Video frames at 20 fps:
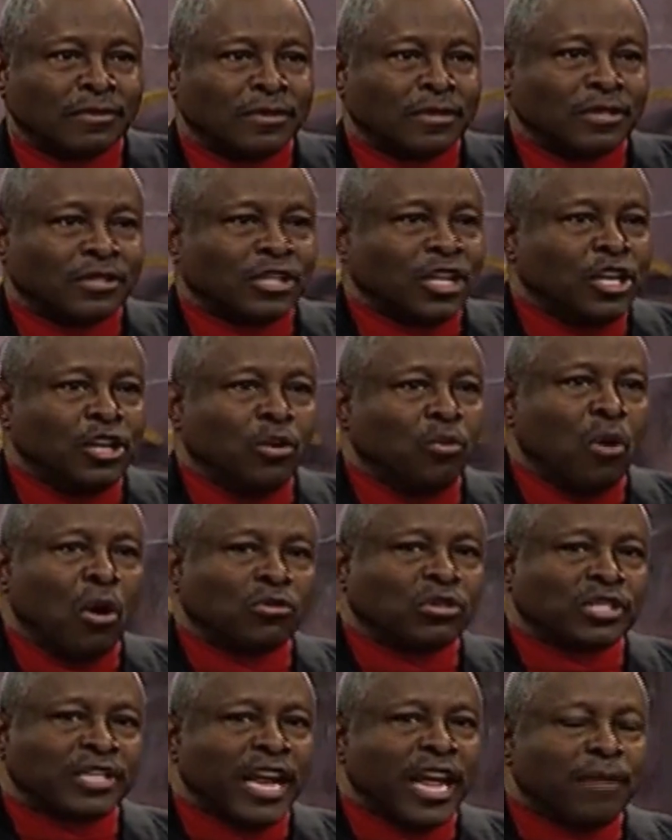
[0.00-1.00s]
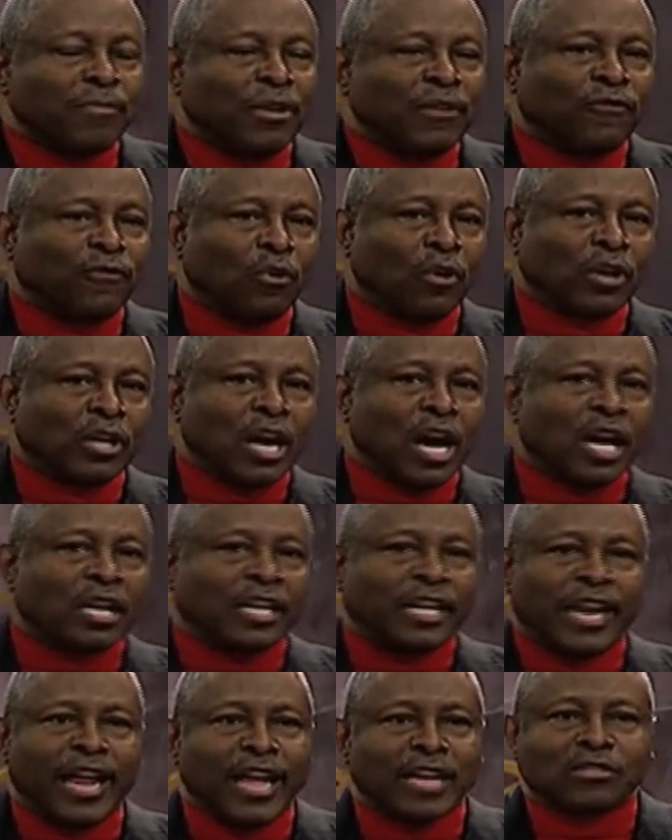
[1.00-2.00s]
See, you won't stand before God
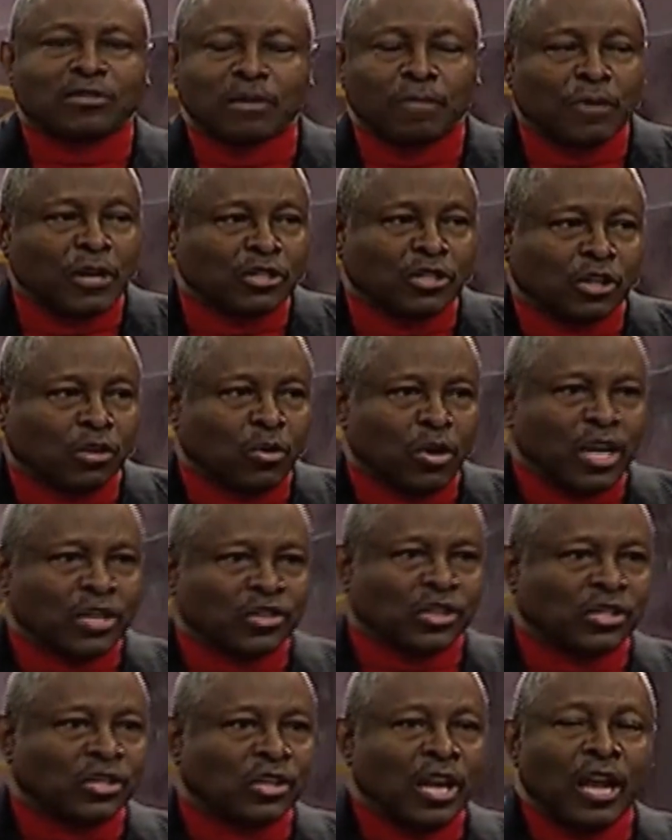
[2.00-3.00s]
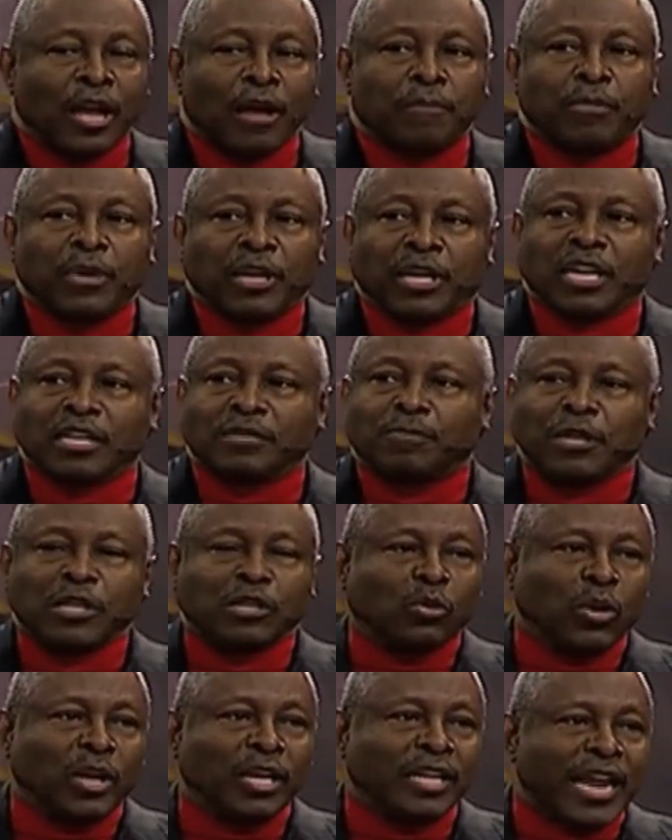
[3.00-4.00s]
and ask a bunch of questions because
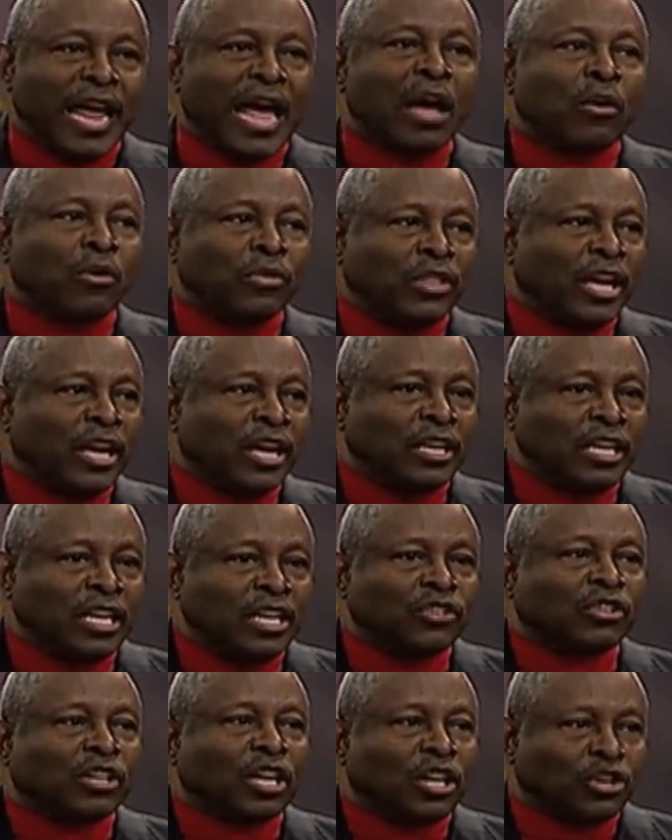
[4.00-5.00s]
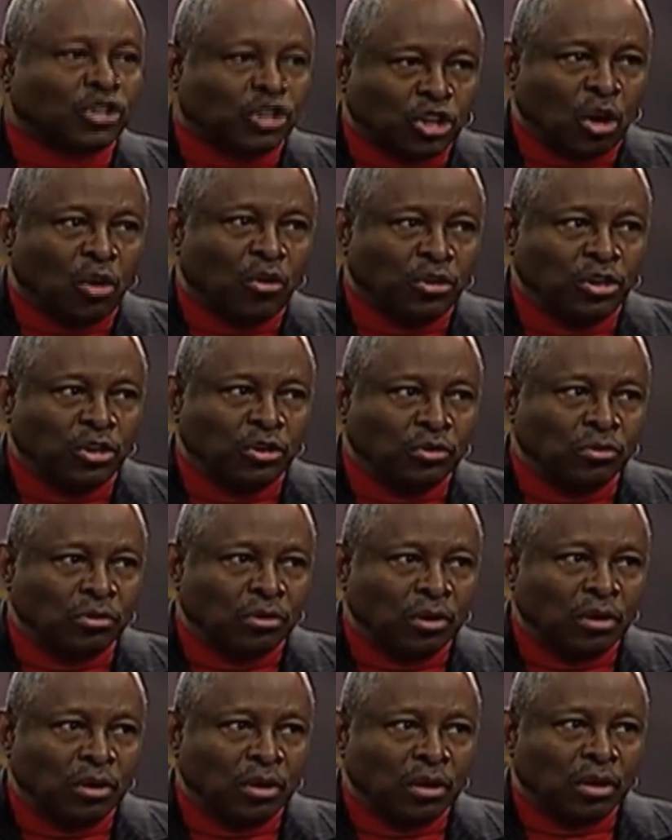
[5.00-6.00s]
between now and then, He's going to show you
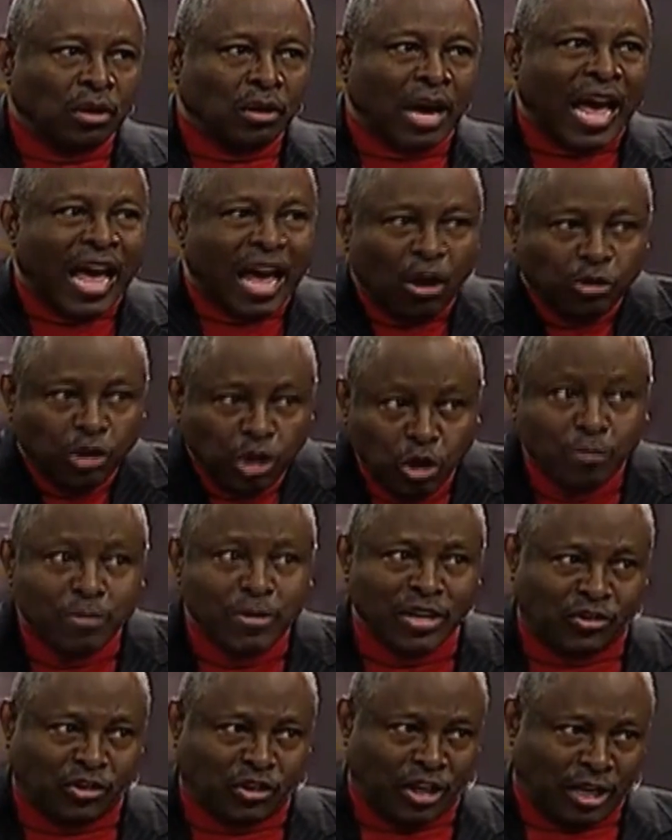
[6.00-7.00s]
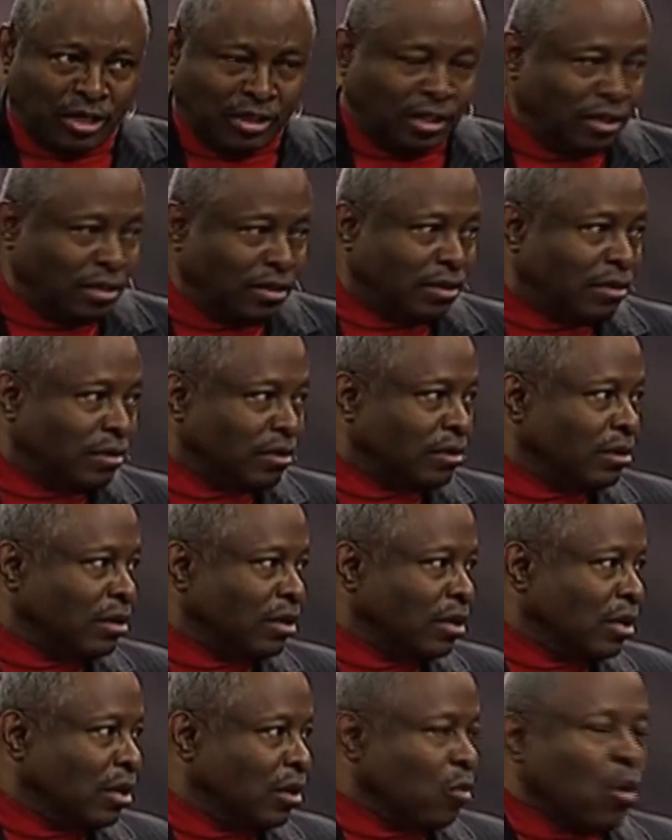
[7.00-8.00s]
how you missed it
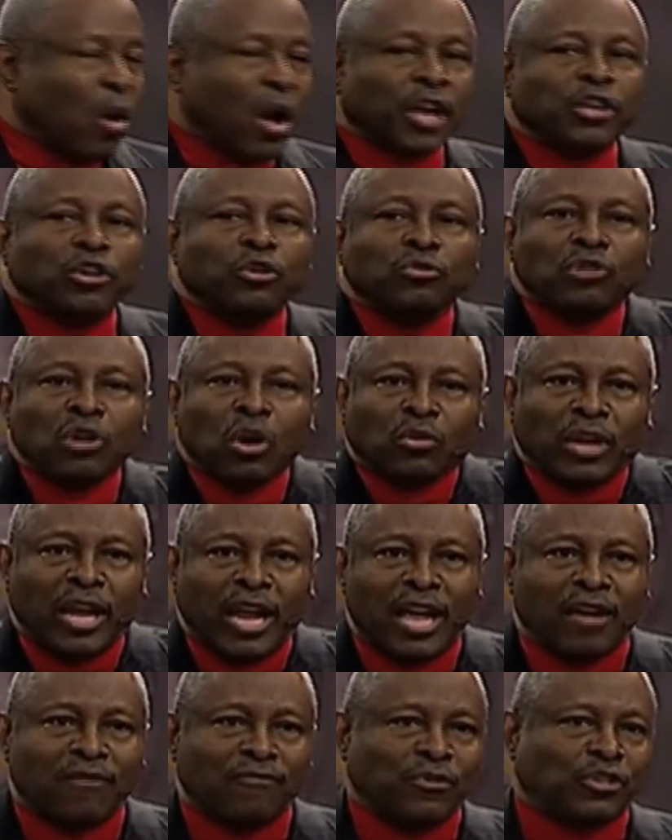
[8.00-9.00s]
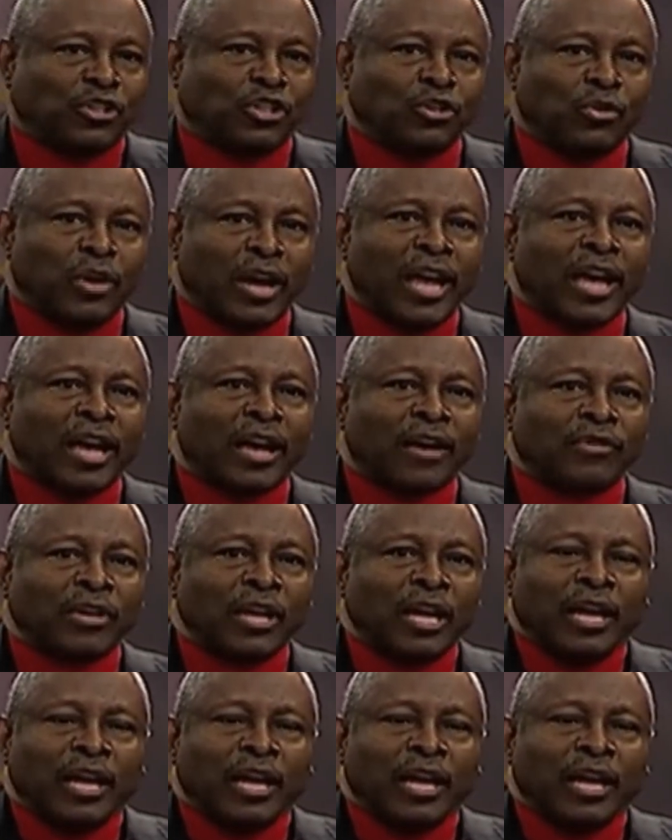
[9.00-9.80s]
why you don't have what you have.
____________________
▶ TASK ITEM:
Copy out the records above in full, exactly as written, but not the pictures.

▶ SOLUTION FOR THIS EXERCISE:
Video frames at 20 fps:
[0.00-1.00s]
[1.00-2.00s]
See, you won't stand before God
[2.00-3.00s]
[3.00-4.00s]
and ask a bunch of questions because
[4.00-5.00s]
[5.00-6.00s]
between now and then, He's going to show you
[6.00-7.00s]
[7.00-8.00s]
how you missed it
[8.00-9.00s]
[9.00-9.80s]
why you don't have what you have.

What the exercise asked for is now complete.